Et quitte à faire travailler « à distance », travailler de Paris, de Strasbourg, ou de Bucarest, voire de Bengalore…

On imagine les effets délétères de cette uberisation sur notre protection sociale centrée sur le salariat, et déjà moyennement en forme.

« Tu mangeras ton pain à la sueur de ton visage » (Genèse, 3.19)

Travailler la terre des rudes pays d’Orient nécessitait un rude labeur. Mais en ce début de troisième millénaire, malédiction divine et dolorisme font-ils nécessairement partie intégrante des fondements du droit du travail, alors que des alternatives moins contraignantes s’offrent aujourd’hui à certains salariés, soucieux d’un meilleur équilibre vie privée/vie professionnelle, désormais toutes générations confondues ?

Faut-il associer l’inutile au désagréable en exigeant du télétravailleur, restant bien sûr tenu par une obligation de résultat en qualité et en quantité, qu’il se comporte chez lui exactement comme au bureau ? Alors « que l’autorité se borne à être juste, nous nous chargeons de notre bonheur ».

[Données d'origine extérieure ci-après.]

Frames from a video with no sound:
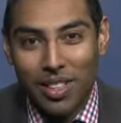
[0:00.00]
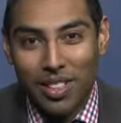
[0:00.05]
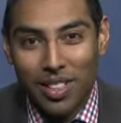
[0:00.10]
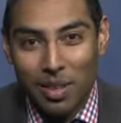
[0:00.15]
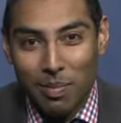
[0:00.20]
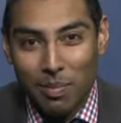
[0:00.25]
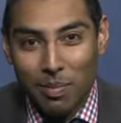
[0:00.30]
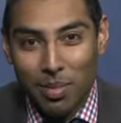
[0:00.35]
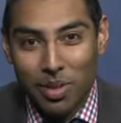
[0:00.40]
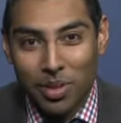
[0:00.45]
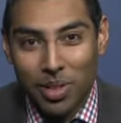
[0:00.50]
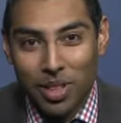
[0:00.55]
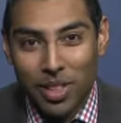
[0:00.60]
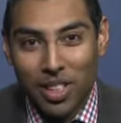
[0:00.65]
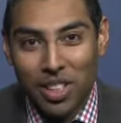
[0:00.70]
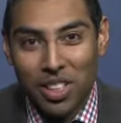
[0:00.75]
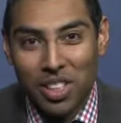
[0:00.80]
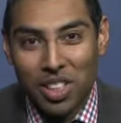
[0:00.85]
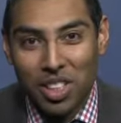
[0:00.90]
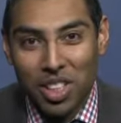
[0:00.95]
simple,
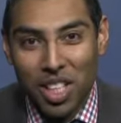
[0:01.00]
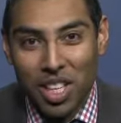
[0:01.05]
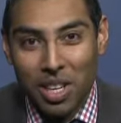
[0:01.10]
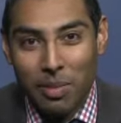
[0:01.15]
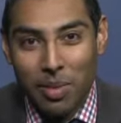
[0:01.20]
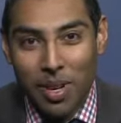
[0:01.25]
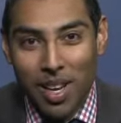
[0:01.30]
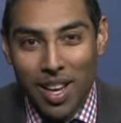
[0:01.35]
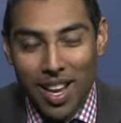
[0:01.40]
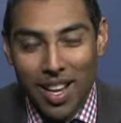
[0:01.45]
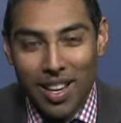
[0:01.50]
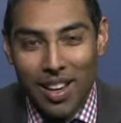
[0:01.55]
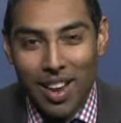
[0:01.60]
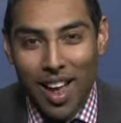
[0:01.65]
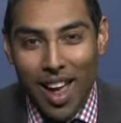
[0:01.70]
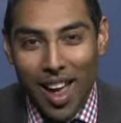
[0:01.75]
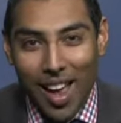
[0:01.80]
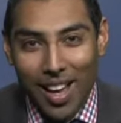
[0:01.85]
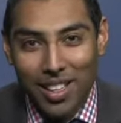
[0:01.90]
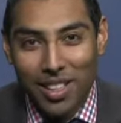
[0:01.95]
cheap, and
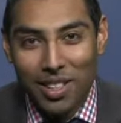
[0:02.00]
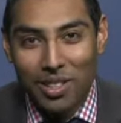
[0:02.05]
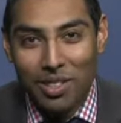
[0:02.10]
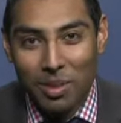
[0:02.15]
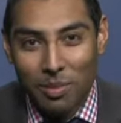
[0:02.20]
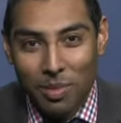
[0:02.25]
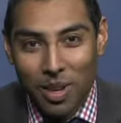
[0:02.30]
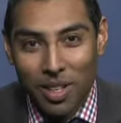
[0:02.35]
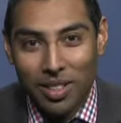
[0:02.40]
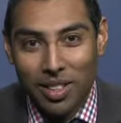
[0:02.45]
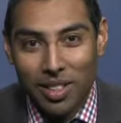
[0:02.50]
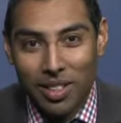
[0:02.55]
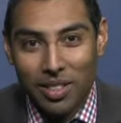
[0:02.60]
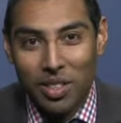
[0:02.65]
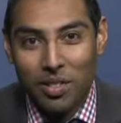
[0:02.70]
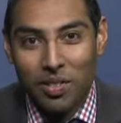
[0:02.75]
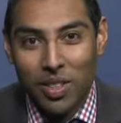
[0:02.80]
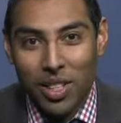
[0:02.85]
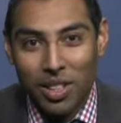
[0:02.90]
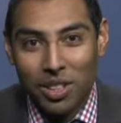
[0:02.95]
accurate method
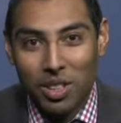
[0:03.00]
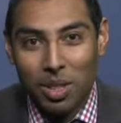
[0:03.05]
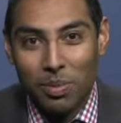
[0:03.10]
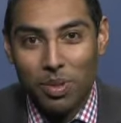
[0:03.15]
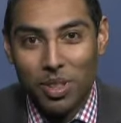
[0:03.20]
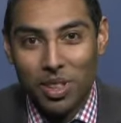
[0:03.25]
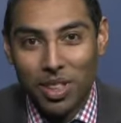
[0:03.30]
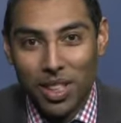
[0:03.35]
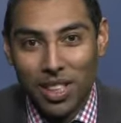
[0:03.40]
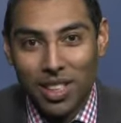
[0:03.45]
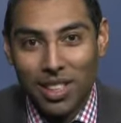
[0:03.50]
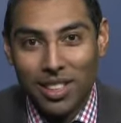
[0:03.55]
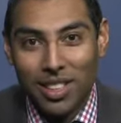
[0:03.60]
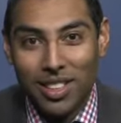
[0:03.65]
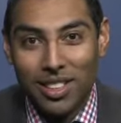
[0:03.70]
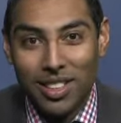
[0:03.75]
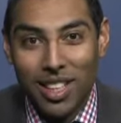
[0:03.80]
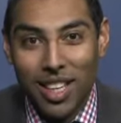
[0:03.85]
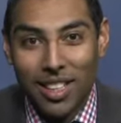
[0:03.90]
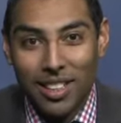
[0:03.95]
of
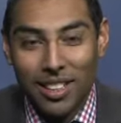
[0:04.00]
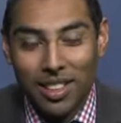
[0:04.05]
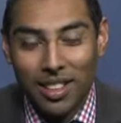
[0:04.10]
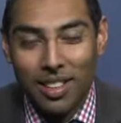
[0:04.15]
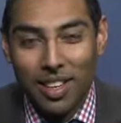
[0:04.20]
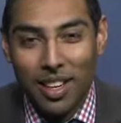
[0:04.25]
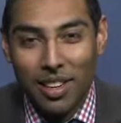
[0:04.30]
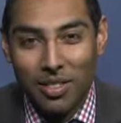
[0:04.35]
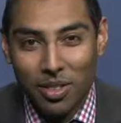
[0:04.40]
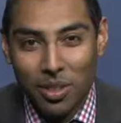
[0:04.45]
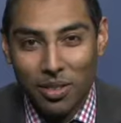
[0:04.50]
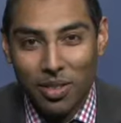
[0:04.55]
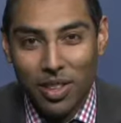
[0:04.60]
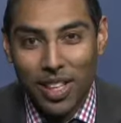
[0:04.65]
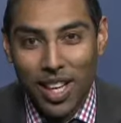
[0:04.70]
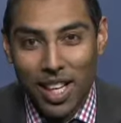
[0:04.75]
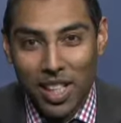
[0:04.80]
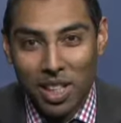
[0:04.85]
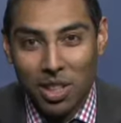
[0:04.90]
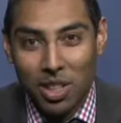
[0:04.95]
intraprocedurally studying the length of the
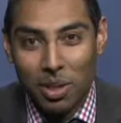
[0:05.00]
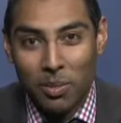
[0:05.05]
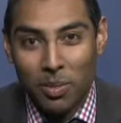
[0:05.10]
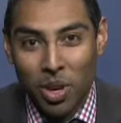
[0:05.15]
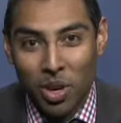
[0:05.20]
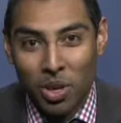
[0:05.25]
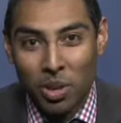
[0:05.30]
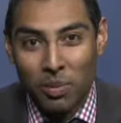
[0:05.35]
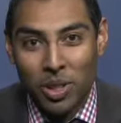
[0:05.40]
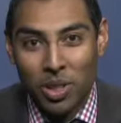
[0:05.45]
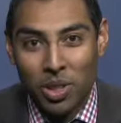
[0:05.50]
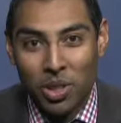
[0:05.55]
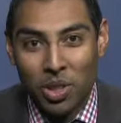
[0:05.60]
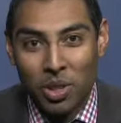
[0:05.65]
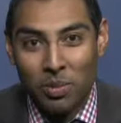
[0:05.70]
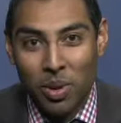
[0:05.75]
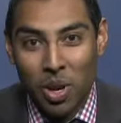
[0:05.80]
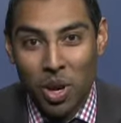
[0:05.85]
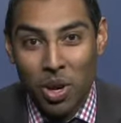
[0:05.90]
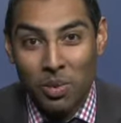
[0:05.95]
gastric myotomy
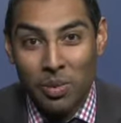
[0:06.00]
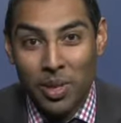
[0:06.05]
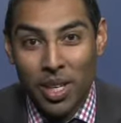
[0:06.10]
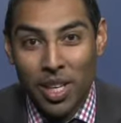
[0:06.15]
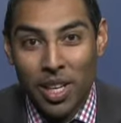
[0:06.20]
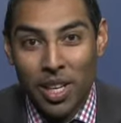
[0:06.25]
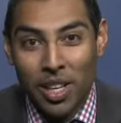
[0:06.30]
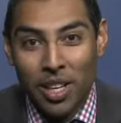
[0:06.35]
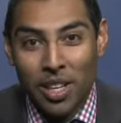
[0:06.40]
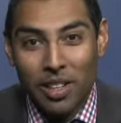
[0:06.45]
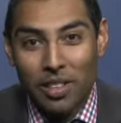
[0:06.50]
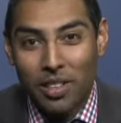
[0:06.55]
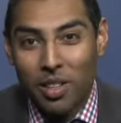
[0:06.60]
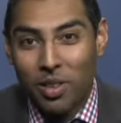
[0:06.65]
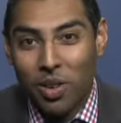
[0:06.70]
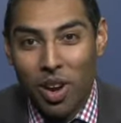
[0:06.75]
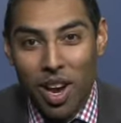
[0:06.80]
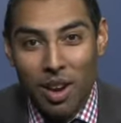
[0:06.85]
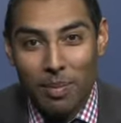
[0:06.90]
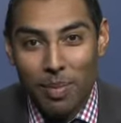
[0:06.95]
during POEM, the
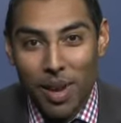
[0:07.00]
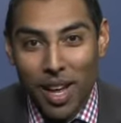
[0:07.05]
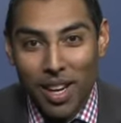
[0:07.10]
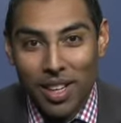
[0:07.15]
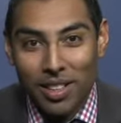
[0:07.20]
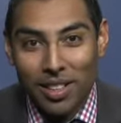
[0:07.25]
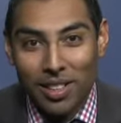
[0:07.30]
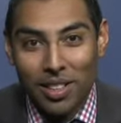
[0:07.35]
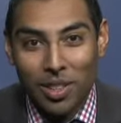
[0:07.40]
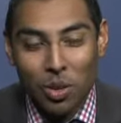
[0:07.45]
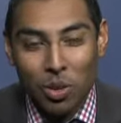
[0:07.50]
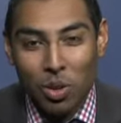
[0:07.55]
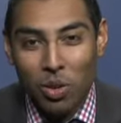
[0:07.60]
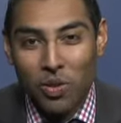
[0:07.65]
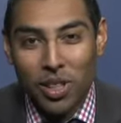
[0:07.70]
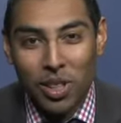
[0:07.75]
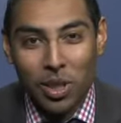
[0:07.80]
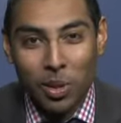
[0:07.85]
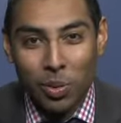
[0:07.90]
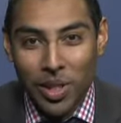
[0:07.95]
right balance, or
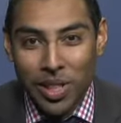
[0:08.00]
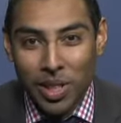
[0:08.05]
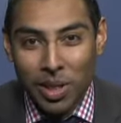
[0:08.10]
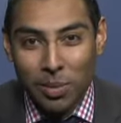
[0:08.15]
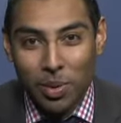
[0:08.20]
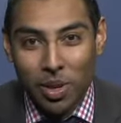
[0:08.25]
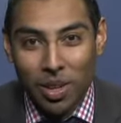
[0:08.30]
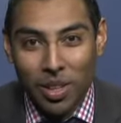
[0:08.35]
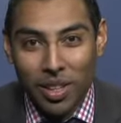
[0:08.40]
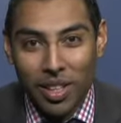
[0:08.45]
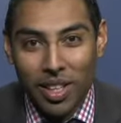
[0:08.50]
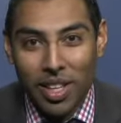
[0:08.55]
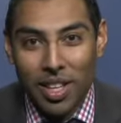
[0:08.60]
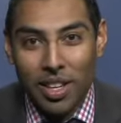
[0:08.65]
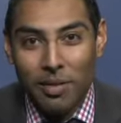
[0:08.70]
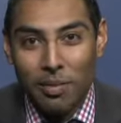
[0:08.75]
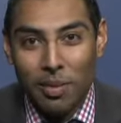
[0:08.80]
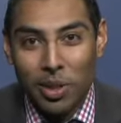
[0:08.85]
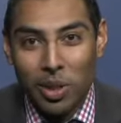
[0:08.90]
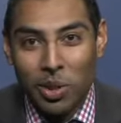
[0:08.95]
the sweet spot,
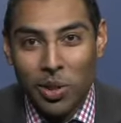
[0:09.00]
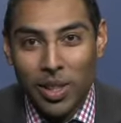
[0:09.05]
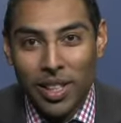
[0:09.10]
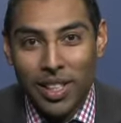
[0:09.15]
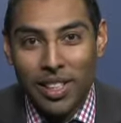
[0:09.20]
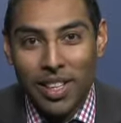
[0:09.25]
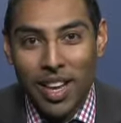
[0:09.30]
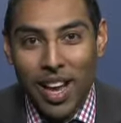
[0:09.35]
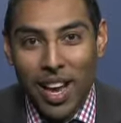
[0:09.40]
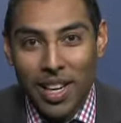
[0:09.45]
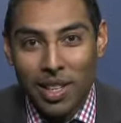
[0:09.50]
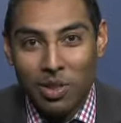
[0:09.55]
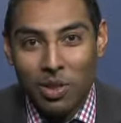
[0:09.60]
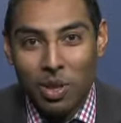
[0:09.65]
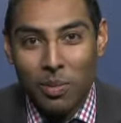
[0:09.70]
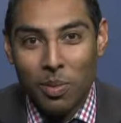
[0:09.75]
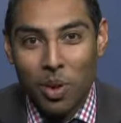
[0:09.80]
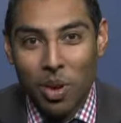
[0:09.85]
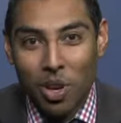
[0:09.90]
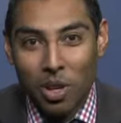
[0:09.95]
between an
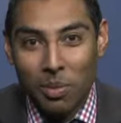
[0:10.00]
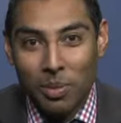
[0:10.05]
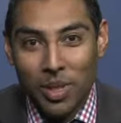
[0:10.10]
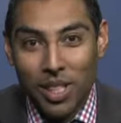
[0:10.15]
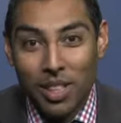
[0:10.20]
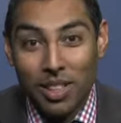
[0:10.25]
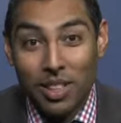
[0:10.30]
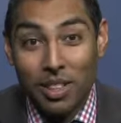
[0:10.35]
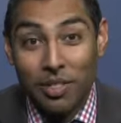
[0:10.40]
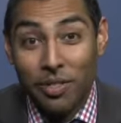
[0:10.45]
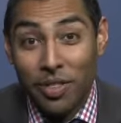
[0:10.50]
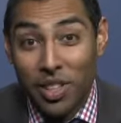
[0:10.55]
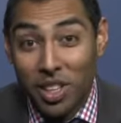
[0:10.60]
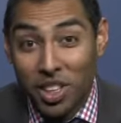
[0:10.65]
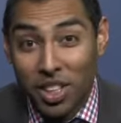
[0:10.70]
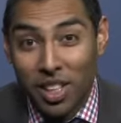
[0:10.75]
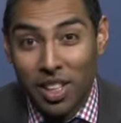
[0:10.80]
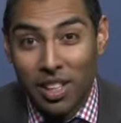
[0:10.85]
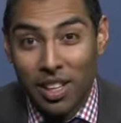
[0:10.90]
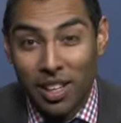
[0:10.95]
adequate myotomy
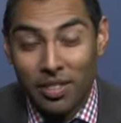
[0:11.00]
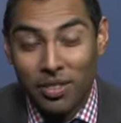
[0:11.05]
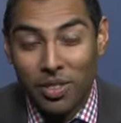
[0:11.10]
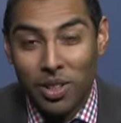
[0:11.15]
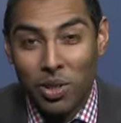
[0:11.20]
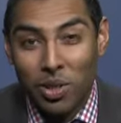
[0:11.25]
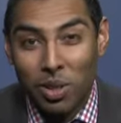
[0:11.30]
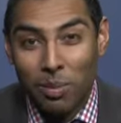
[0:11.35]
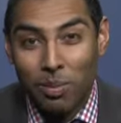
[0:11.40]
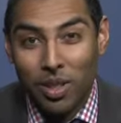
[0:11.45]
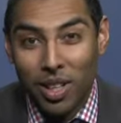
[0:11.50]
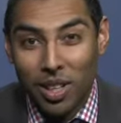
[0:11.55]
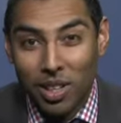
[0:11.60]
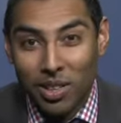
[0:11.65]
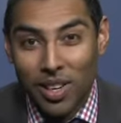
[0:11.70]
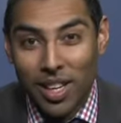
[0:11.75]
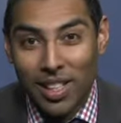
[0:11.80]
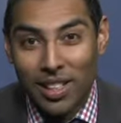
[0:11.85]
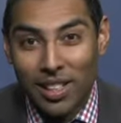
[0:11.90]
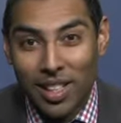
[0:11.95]
sufficient enough to
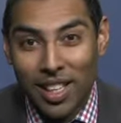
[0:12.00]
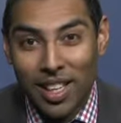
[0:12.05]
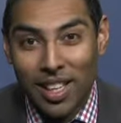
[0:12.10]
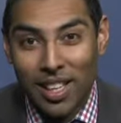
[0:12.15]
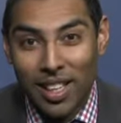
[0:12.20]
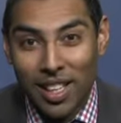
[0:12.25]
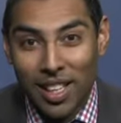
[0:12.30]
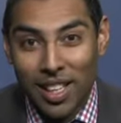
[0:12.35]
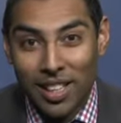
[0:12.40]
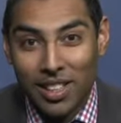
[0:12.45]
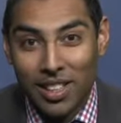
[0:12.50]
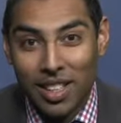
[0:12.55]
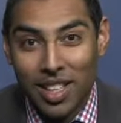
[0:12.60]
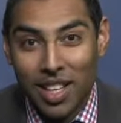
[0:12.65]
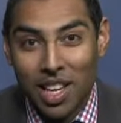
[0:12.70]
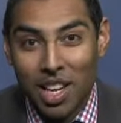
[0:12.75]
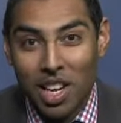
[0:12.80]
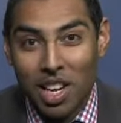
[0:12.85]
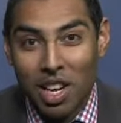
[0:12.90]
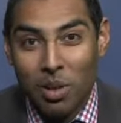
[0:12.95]
obliterate the LES,
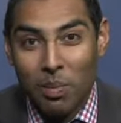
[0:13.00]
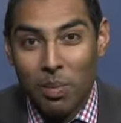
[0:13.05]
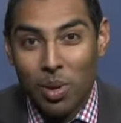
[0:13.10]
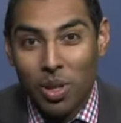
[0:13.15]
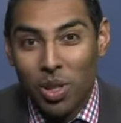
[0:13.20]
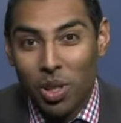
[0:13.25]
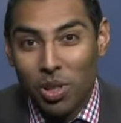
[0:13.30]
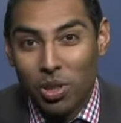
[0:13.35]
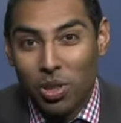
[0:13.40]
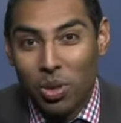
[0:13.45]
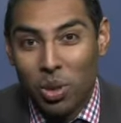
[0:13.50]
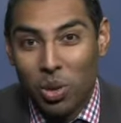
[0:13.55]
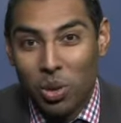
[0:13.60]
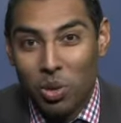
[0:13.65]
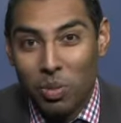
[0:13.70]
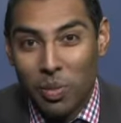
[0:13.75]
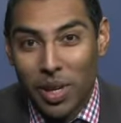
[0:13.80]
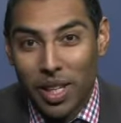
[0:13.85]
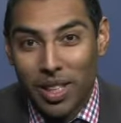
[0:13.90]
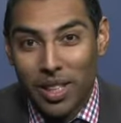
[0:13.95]
but not
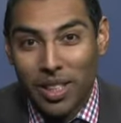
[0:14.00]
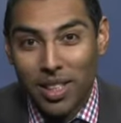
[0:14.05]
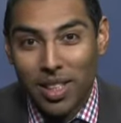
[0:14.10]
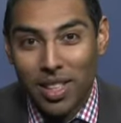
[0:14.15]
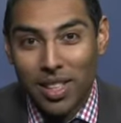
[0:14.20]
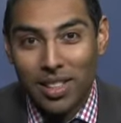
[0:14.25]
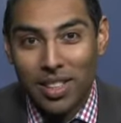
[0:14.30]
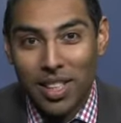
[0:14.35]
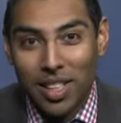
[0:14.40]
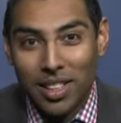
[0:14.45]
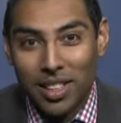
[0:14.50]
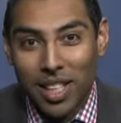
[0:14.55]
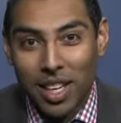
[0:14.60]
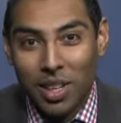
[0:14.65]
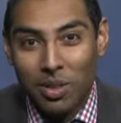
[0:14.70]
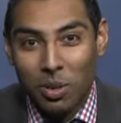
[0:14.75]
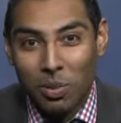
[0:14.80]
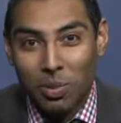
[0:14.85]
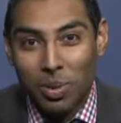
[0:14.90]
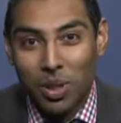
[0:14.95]
too much such that
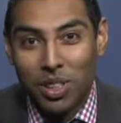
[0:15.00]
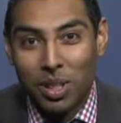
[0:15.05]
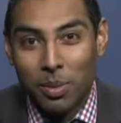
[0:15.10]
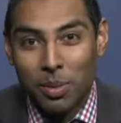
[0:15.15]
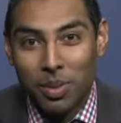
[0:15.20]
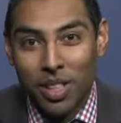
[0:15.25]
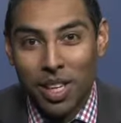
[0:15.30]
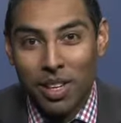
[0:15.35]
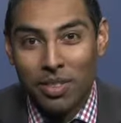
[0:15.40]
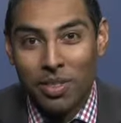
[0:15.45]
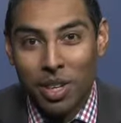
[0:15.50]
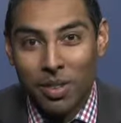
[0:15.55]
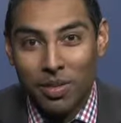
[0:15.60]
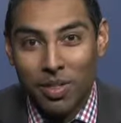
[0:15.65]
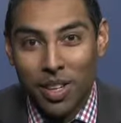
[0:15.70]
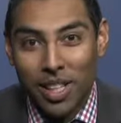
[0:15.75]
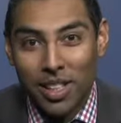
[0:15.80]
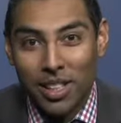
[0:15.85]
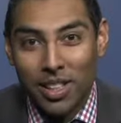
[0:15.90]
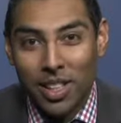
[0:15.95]
it will precipitate
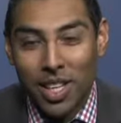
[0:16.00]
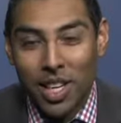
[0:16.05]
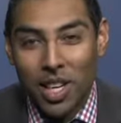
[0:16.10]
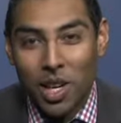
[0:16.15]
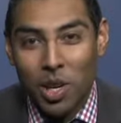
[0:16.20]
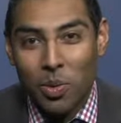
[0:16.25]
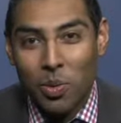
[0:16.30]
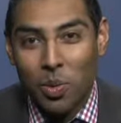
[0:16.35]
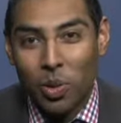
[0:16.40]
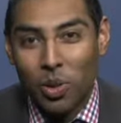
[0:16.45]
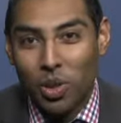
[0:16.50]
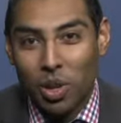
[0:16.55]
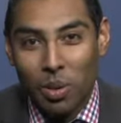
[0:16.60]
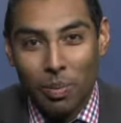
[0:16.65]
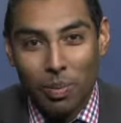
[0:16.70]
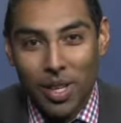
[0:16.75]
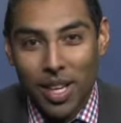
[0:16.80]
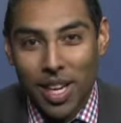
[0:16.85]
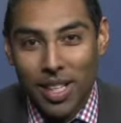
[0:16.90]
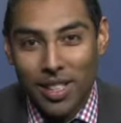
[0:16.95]
reflux, will
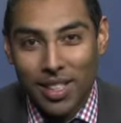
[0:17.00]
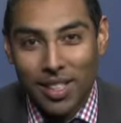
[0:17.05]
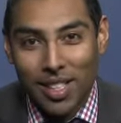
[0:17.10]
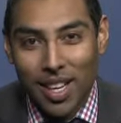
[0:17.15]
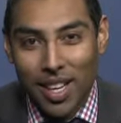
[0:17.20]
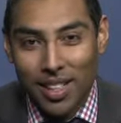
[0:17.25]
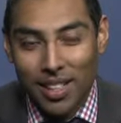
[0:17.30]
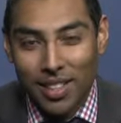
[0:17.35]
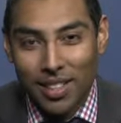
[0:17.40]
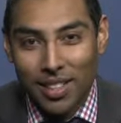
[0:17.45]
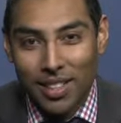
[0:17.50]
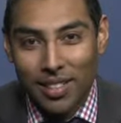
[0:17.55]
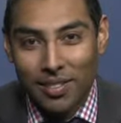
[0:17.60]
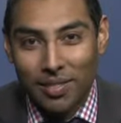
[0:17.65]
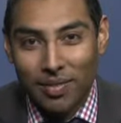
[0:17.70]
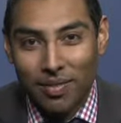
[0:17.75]
not be ascertained.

Et reproduisons aujourd’hui en matière de lieu de travail le forfait-jours créé par Martine Aubry en matière de durée du travail à l’occasion du passage aux 35h en l’an 2000, s’agissant de « cadres autonomes » dans leur emploi du temps. Après un aveu courageux (le calcul minutieux du temps de travail de l’ouvrier sur chaîne est irréaliste pour un consultant), elle avait procédé à une rupture normative avec la création du forfait-jours, aujourd’hui plébiscité par les 4 millions de cadres concernés, et envié par nos voisins.

Pour le télétravail, jouer la confiance et autoriser des expérimentations par accord collectif, afin de ne pas entrer dans l’avenir à reculons.